_Task prompt_
Copy each entry below unchanged; the images do not go in the copy.

Segment Start: Task inputs

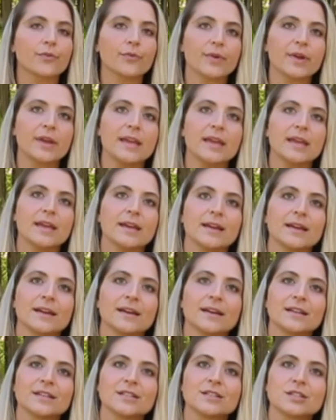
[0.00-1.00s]
three,
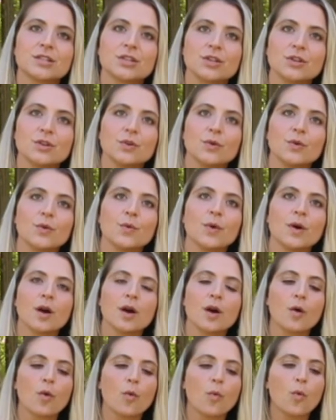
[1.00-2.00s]
two,
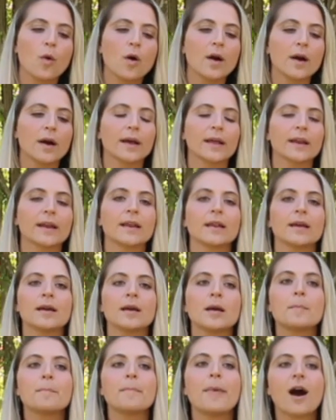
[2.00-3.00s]
one.
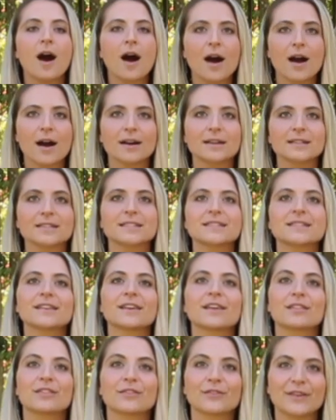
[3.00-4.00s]
Pause,
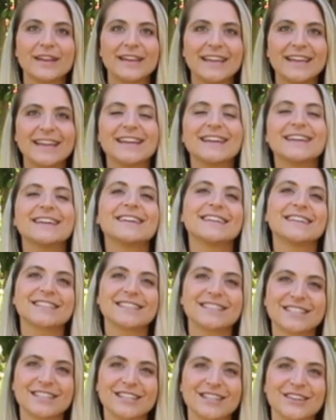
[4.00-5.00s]
three,
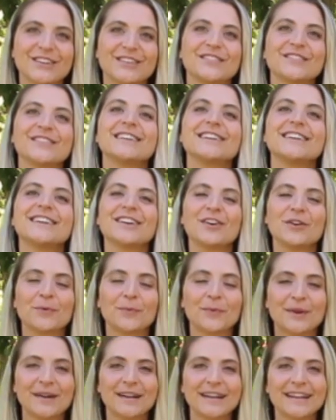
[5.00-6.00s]
two,
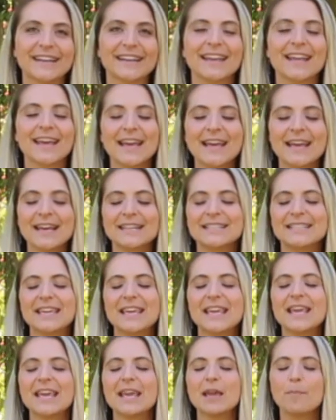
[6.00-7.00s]
one.
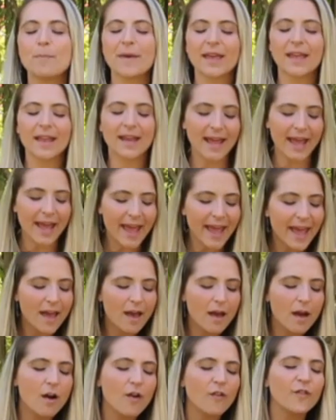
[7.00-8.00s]
Deep
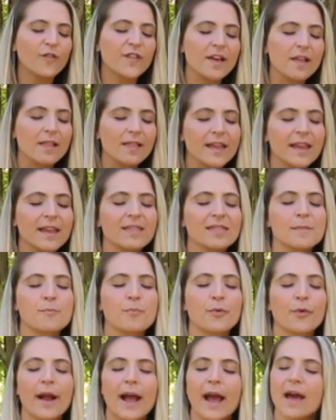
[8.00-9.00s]
inhale, filling the
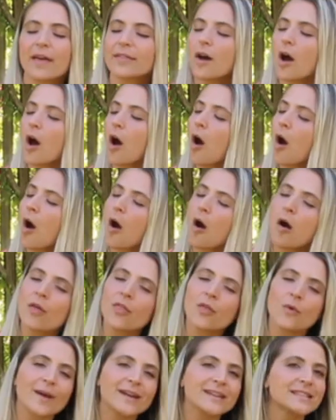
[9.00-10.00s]
breath all
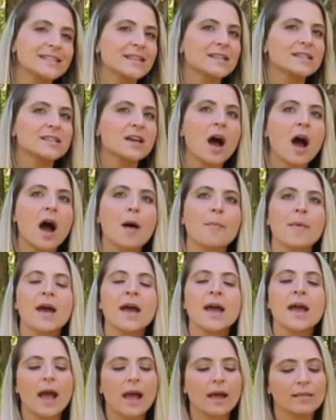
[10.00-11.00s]
the way to the top.
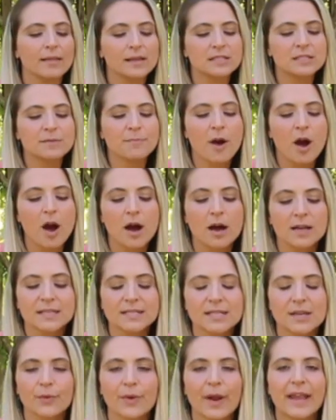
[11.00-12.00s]
And let's
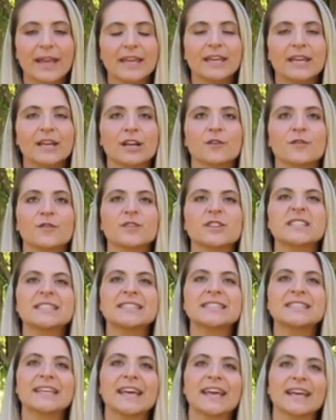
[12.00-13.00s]
pause it right here for
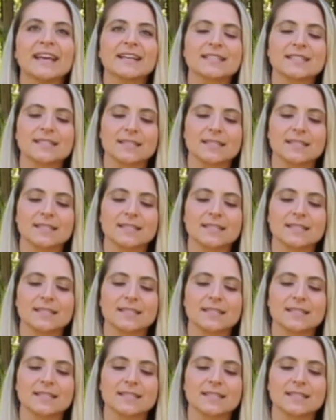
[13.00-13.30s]
six,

Segment End: Task inputs

_Answer to this exercise_
[0.00-1.00s]
three,
[1.00-2.00s]
two,
[2.00-3.00s]
one.
[3.00-4.00s]
Pause,
[4.00-5.00s]
three,
[5.00-6.00s]
two,
[6.00-7.00s]
one.
[7.00-8.00s]
Deep
[8.00-9.00s]
inhale, filling the
[9.00-10.00s]
breath all
[10.00-11.00s]
the way to the top.
[11.00-12.00s]
And let's
[12.00-13.00s]
pause it right here for
[13.00-13.30s]
six,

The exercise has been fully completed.